In my last post I mentioned the ignorant comments made by Representative Bill Sali (R-Idaho) concerning Hindu prayer being offered in the Senate and a Muslim member of the House of Representatives.
In his comments he said:
“We have not only a Hindu prayer being offered in the Senate, we have a Muslim member of the House of Representatives now, Keith Ellison from Minnesota. Those are changes — and they are not what was envisioned by the Founding Fathers,” asserts Sali.
Well it seems some members of the Founding Fathers needed to respond.
I almost shudder at the thought of alluding to the most fatal example of the abuses of grief which the history of mankind has preserved – the Cross. Consider what calamities that engine of grief has produced!
John Adams – Letter to Thomas Jefferson
History, I believe, furnishes no example of a priest ridden people maintaining a free civil government.
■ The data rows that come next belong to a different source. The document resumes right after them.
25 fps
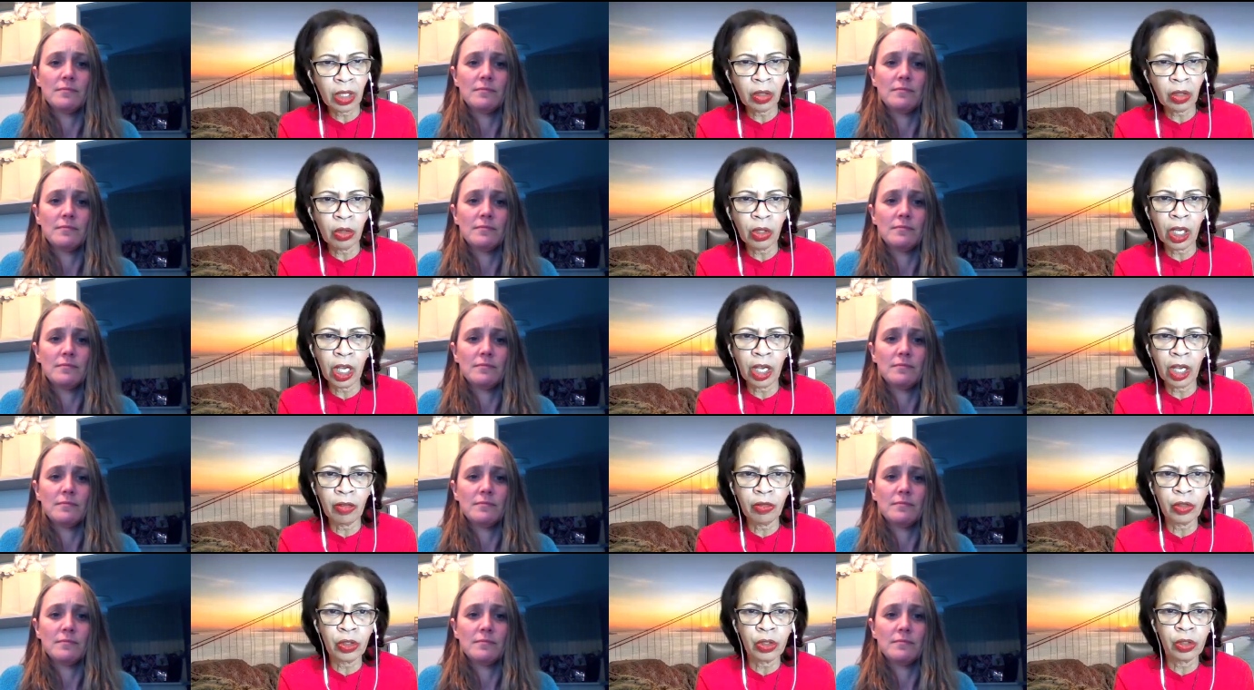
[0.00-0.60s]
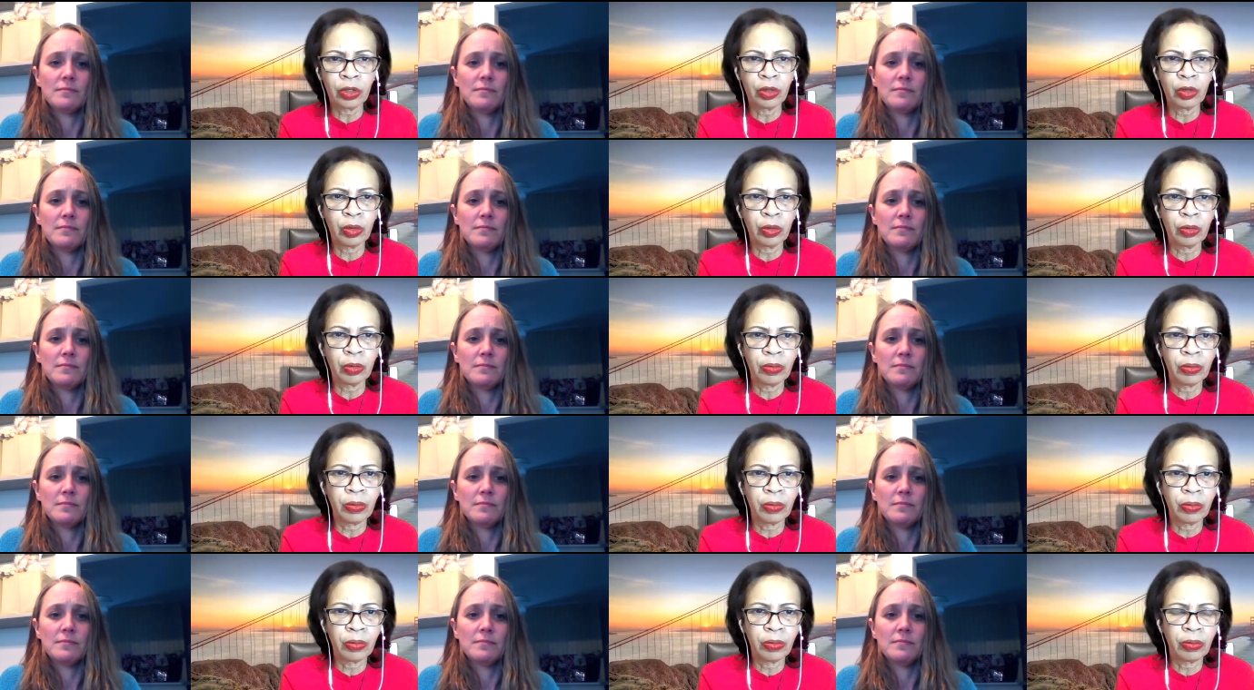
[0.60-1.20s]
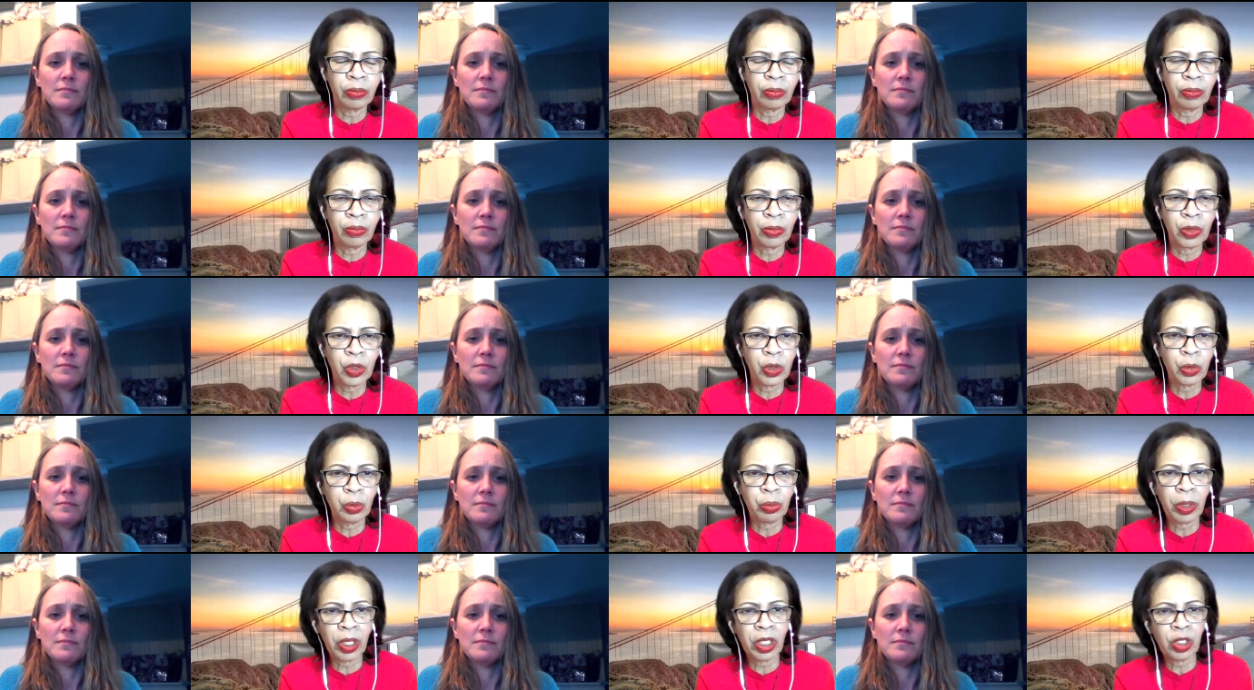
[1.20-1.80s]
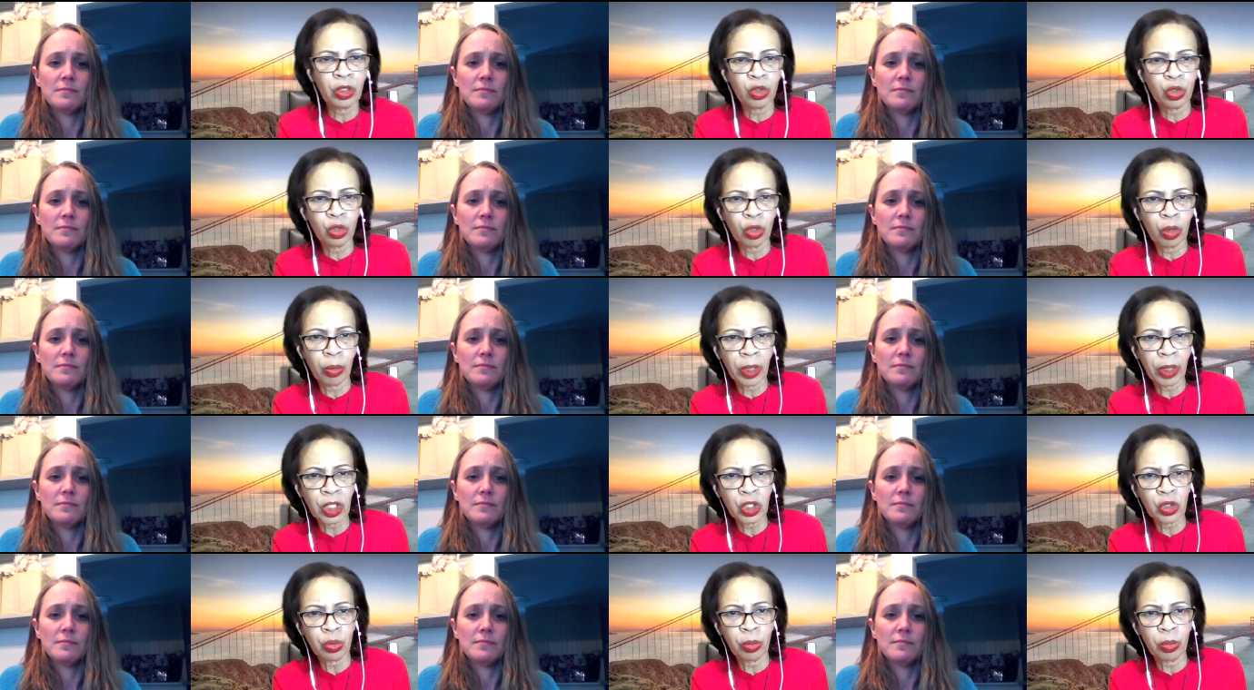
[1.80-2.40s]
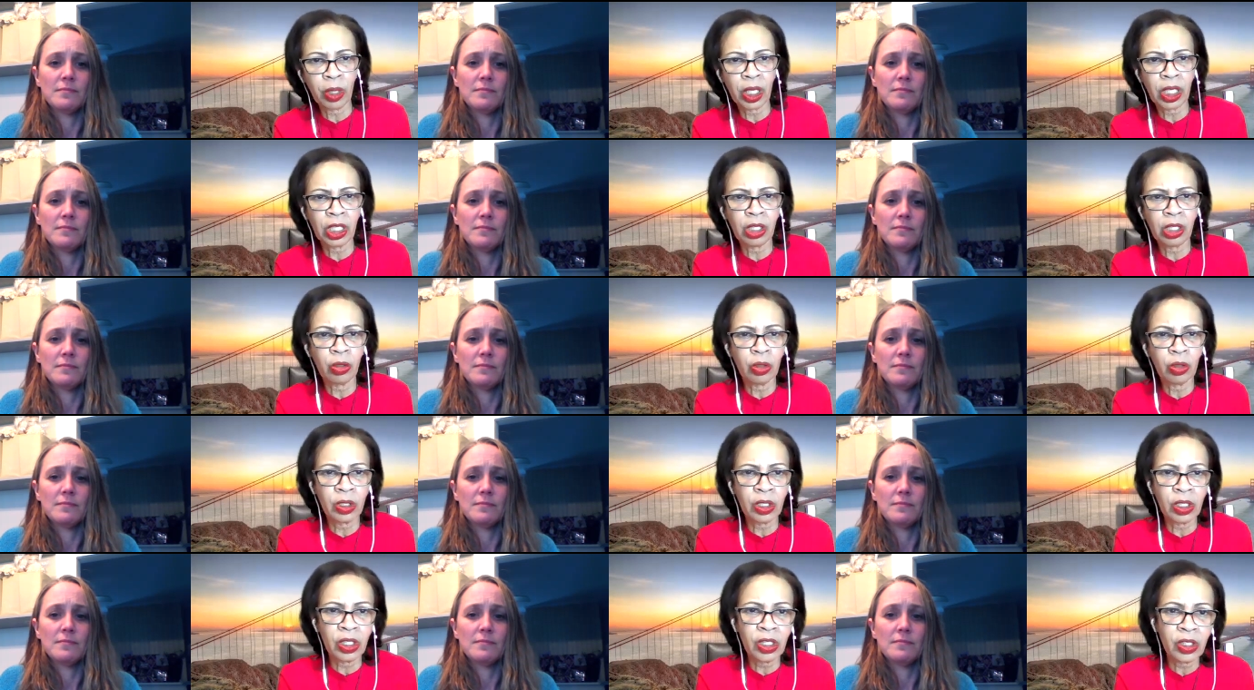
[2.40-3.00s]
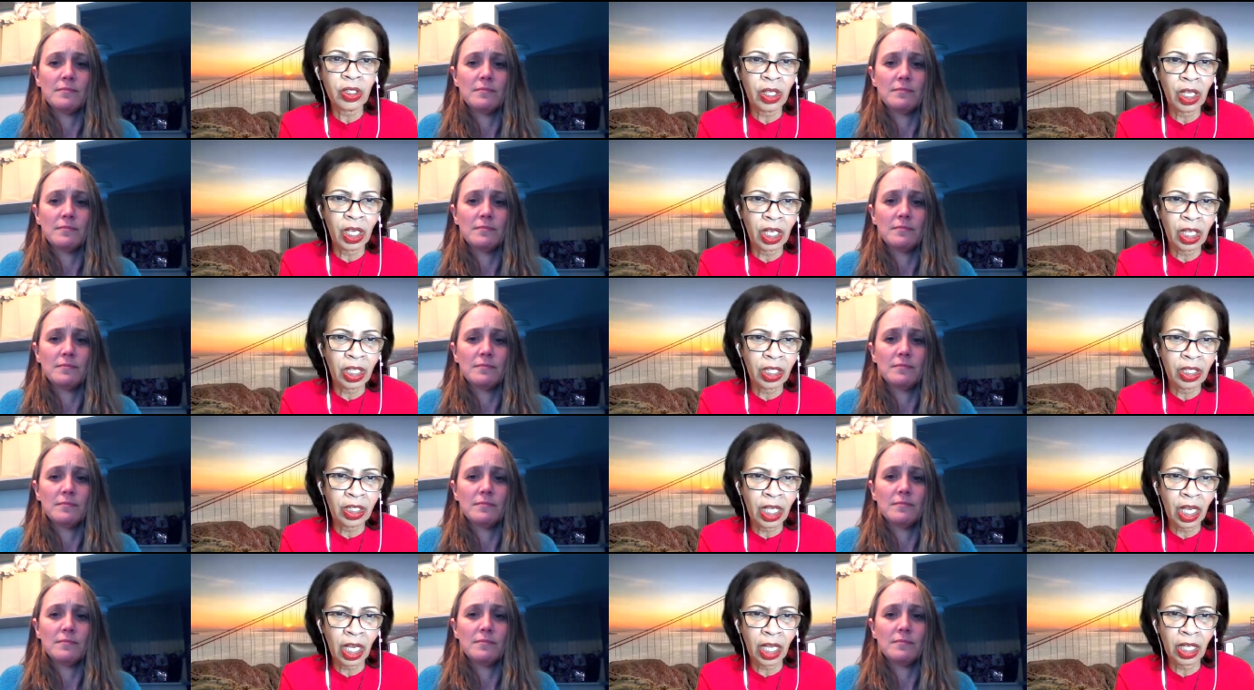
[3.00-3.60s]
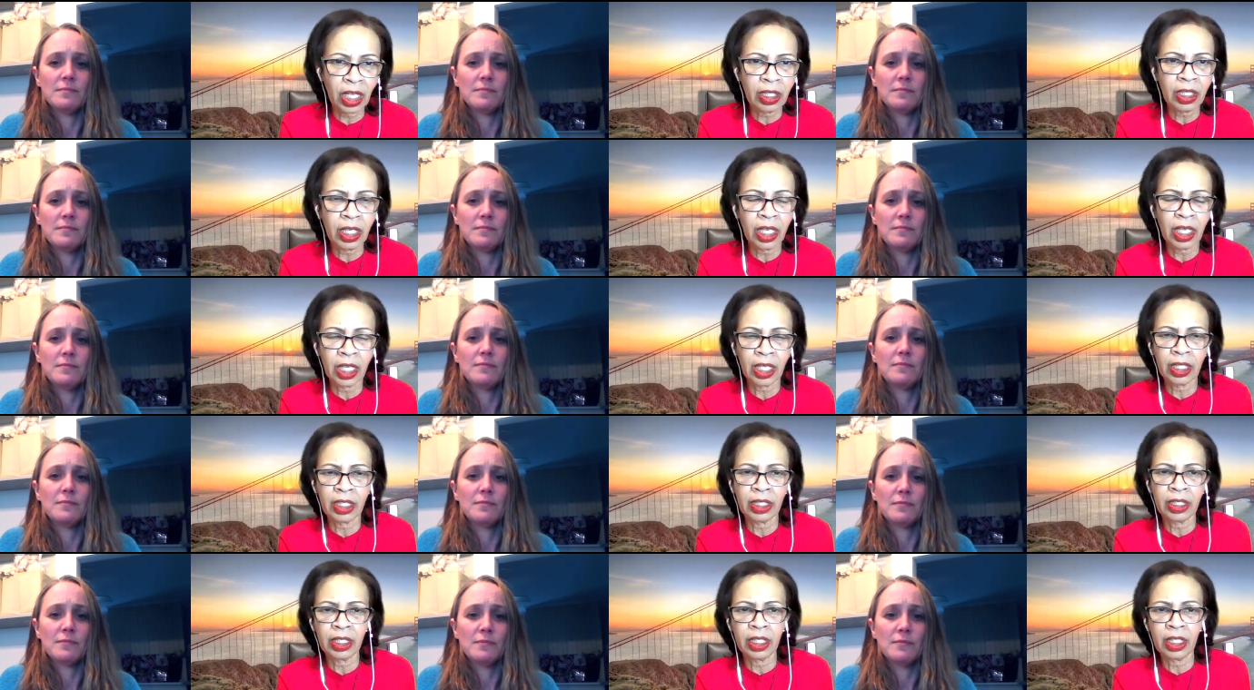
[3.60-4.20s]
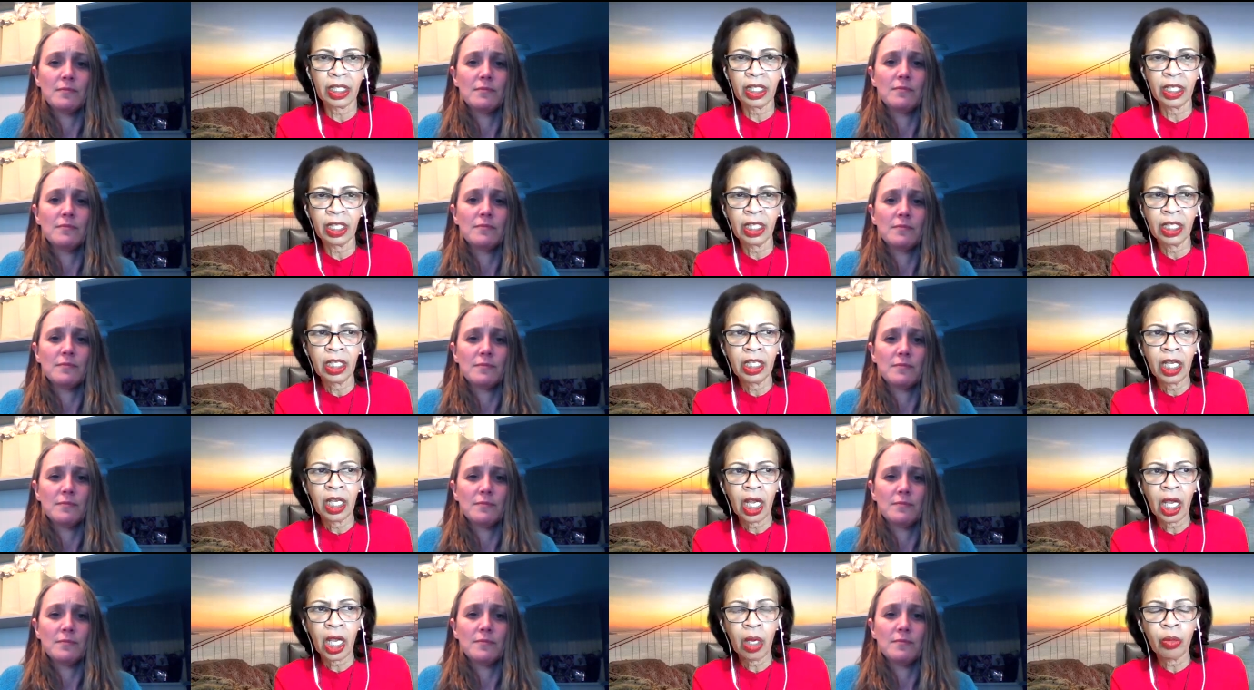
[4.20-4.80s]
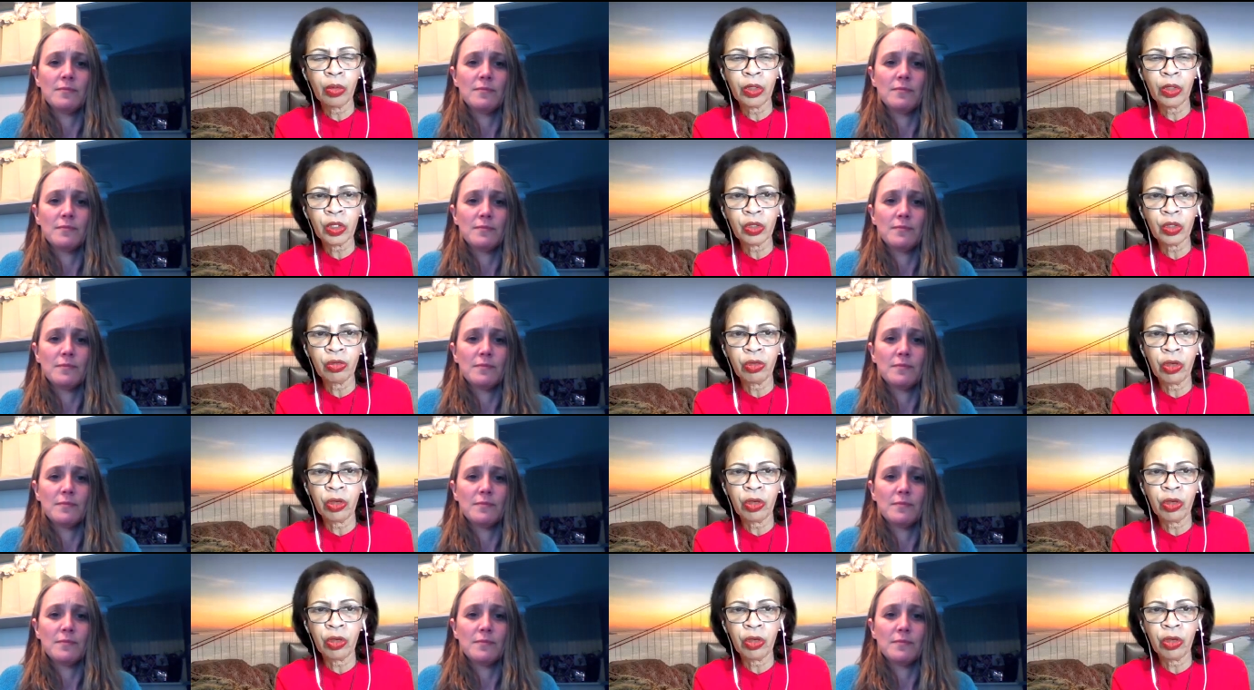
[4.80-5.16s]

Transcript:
Speaker 1: I don't have to spend so much money on this and, and that. And uh, I was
This marks the lowest grade of ignorance of which their civil as well as religious leaders will avail themselves for their own purposes.
Thomas Jefferson – Letter to Alexander von Humboldt December 6, 1813
The experience of the United States is a happy disproof of the error so long rooted in the unenlightened minds of well-meaning Christians, as well as in the corrupt hearts of persecuting usurpers, that without a legal incorporation of religious and civil polity, neither could be supported. A mutual independence is found most friendly to practical Religion, to social harmony, and to political prosperity.
James Madison – Letter to F.L. Schaeffer, December 3, 1821
Those three men would know better than Bill Sali what the Constitution means as they helped create it. It shows how ignorant Sali’s comments were.